What you have to do - Retype every record below exactly as it appears.

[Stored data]
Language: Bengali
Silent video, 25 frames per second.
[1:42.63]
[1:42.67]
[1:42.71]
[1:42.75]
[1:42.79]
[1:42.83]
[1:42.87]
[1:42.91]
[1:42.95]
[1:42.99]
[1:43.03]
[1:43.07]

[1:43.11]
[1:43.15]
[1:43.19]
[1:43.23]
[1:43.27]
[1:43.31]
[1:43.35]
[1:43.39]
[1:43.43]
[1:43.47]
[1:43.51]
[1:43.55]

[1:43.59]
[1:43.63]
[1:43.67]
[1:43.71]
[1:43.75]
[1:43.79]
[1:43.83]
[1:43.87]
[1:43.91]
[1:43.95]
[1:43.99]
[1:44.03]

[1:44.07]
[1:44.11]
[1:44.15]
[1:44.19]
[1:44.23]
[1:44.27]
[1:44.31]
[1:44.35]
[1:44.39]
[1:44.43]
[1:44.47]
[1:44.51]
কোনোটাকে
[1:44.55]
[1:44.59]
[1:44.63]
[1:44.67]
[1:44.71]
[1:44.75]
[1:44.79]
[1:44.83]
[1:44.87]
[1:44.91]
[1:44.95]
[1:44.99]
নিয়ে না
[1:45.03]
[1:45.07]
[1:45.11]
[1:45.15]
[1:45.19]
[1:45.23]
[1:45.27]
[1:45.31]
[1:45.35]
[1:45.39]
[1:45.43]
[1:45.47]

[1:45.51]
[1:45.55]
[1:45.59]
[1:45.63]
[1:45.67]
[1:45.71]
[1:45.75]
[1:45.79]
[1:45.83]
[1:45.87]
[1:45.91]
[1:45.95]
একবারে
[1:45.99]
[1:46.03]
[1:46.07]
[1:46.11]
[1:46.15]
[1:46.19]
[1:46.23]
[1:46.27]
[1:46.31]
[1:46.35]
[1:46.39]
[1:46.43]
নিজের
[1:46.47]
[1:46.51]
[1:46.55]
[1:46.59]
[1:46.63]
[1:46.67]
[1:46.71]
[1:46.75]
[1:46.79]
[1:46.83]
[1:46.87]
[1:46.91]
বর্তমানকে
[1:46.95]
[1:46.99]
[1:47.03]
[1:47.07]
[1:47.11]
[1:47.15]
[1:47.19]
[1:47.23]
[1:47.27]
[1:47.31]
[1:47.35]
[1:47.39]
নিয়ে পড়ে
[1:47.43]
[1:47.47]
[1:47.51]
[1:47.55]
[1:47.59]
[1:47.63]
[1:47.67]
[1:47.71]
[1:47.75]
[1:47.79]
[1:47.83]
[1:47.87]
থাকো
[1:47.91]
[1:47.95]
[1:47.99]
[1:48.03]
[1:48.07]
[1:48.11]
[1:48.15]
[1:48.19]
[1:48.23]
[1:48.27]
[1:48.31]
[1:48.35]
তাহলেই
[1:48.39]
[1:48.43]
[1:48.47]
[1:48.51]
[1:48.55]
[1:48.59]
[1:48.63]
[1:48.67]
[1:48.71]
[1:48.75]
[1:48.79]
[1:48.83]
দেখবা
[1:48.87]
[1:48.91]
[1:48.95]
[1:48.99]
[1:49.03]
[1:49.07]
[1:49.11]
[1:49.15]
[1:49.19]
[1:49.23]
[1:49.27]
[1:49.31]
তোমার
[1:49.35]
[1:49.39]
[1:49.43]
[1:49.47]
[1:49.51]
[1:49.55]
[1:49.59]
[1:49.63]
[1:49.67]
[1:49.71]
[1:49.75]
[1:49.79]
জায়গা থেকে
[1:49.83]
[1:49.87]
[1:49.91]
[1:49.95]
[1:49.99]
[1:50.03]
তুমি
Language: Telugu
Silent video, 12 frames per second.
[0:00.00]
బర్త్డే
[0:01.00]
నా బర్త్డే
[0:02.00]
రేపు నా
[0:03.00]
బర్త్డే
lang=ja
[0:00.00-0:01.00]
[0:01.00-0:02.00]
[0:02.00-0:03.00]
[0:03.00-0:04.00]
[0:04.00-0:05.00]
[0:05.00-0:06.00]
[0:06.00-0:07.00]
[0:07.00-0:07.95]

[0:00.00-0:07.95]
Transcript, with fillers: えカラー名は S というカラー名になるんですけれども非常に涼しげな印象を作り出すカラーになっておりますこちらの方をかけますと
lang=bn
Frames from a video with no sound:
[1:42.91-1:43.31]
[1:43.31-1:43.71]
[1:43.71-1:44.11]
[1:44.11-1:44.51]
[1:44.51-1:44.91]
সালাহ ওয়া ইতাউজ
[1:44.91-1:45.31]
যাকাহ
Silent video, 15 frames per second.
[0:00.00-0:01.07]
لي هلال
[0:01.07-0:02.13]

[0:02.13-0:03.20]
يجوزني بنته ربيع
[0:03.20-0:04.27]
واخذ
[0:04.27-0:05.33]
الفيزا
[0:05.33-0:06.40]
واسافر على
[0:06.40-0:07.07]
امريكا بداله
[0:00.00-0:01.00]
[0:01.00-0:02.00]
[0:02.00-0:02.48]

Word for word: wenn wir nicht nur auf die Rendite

Response below -
Language: Bengali
Silent video, 25 frames per second.
[1:42.63]
[1:42.67]
[1:42.71]
[1:42.75]
[1:42.79]
[1:42.83]
[1:42.87]
[1:42.91]
[1:42.95]
[1:42.99]
[1:43.03]
[1:43.07]

[1:43.11]
[1:43.15]
[1:43.19]
[1:43.23]
[1:43.27]
[1:43.31]
[1:43.35]
[1:43.39]
[1:43.43]
[1:43.47]
[1:43.51]
[1:43.55]

[1:43.59]
[1:43.63]
[1:43.67]
[1:43.71]
[1:43.75]
[1:43.79]
[1:43.83]
[1:43.87]
[1:43.91]
[1:43.95]
[1:43.99]
[1:44.03]

[1:44.07]
[1:44.11]
[1:44.15]
[1:44.19]
[1:44.23]
[1:44.27]
[1:44.31]
[1:44.35]
[1:44.39]
[1:44.43]
[1:44.47]
[1:44.51]
কোনোটাকে
[1:44.55]
[1:44.59]
[1:44.63]
[1:44.67]
[1:44.71]
[1:44.75]
[1:44.79]
[1:44.83]
[1:44.87]
[1:44.91]
[1:44.95]
[1:44.99]
নিয়ে না
[1:45.03]
[1:45.07]
[1:45.11]
[1:45.15]
[1:45.19]
[1:45.23]
[1:45.27]
[1:45.31]
[1:45.35]
[1:45.39]
[1:45.43]
[1:45.47]

[1:45.51]
[1:45.55]
[1:45.59]
[1:45.63]
[1:45.67]
[1:45.71]
[1:45.75]
[1:45.79]
[1:45.83]
[1:45.87]
[1:45.91]
[1:45.95]
একবারে
[1:45.99]
[1:46.03]
[1:46.07]
[1:46.11]
[1:46.15]
[1:46.19]
[1:46.23]
[1:46.27]
[1:46.31]
[1:46.35]
[1:46.39]
[1:46.43]
নিজের
[1:46.47]
[1:46.51]
[1:46.55]
[1:46.59]
[1:46.63]
[1:46.67]
[1:46.71]
[1:46.75]
[1:46.79]
[1:46.83]
[1:46.87]
[1:46.91]
বর্তমানকে
[1:46.95]
[1:46.99]
[1:47.03]
[1:47.07]
[1:47.11]
[1:47.15]
[1:47.19]
[1:47.23]
[1:47.27]
[1:47.31]
[1:47.35]
[1:47.39]
নিয়ে পড়ে
[1:47.43]
[1:47.47]
[1:47.51]
[1:47.55]
[1:47.59]
[1:47.63]
[1:47.67]
[1:47.71]
[1:47.75]
[1:47.79]
[1:47.83]
[1:47.87]
থাকো
[1:47.91]
[1:47.95]
[1:47.99]
[1:48.03]
[1:48.07]
[1:48.11]
[1:48.15]
[1:48.19]
[1:48.23]
[1:48.27]
[1:48.31]
[1:48.35]
তাহলেই
[1:48.39]
[1:48.43]
[1:48.47]
[1:48.51]
[1:48.55]
[1:48.59]
[1:48.63]
[1:48.67]
[1:48.71]
[1:48.75]
[1:48.79]
[1:48.83]
দেখবা
[1:48.87]
[1:48.91]
[1:48.95]
[1:48.99]
[1:49.03]
[1:49.07]
[1:49.11]
[1:49.15]
[1:49.19]
[1:49.23]
[1:49.27]
[1:49.31]
তোমার
[1:49.35]
[1:49.39]
[1:49.43]
[1:49.47]
[1:49.51]
[1:49.55]
[1:49.59]
[1:49.63]
[1:49.67]
[1:49.71]
[1:49.75]
[1:49.79]
জায়গা থেকে
[1:49.83]
[1:49.87]
[1:49.91]
[1:49.95]
[1:49.99]
[1:50.03]
তুমি
Language: Telugu
Silent video, 12 frames per second.
[0:00.00]
బర్త్డే
[0:01.00]
నా బర్త్డే
[0:02.00]
రేపు నా
[0:03.00]
బర్త్డే
lang=ja
[0:00.00-0:01.00]
[0:01.00-0:02.00]
[0:02.00-0:03.00]
[0:03.00-0:04.00]
[0:04.00-0:05.00]
[0:05.00-0:06.00]
[0:06.00-0:07.00]
[0:07.00-0:07.95]

[0:00.00-0:07.95]
Transcript, with fillers: えカラー名は S というカラー名になるんですけれども非常に涼しげな印象を作り出すカラーになっておりますこちらの方をかけますと
lang=bn
Frames from a video with no sound:
[1:42.91-1:43.31]
[1:43.31-1:43.71]
[1:43.71-1:44.11]
[1:44.11-1:44.51]
[1:44.51-1:44.91]
সালাহ ওয়া ইতাউজ
[1:44.91-1:45.31]
যাকাহ
Silent video, 15 frames per second.
[0:00.00-0:01.07]
لي هلال
[0:01.07-0:02.13]

[0:02.13-0:03.20]
يجوزني بنته ربيع
[0:03.20-0:04.27]
واخذ
[0:04.27-0:05.33]
الفيزا
[0:05.33-0:06.40]
واسافر على
[0:06.40-0:07.07]
امريكا بداله
[0:00.00-0:01.00]
[0:01.00-0:02.00]
[0:02.00-0:02.48]

Word for word: wenn wir nicht nur auf die Rendite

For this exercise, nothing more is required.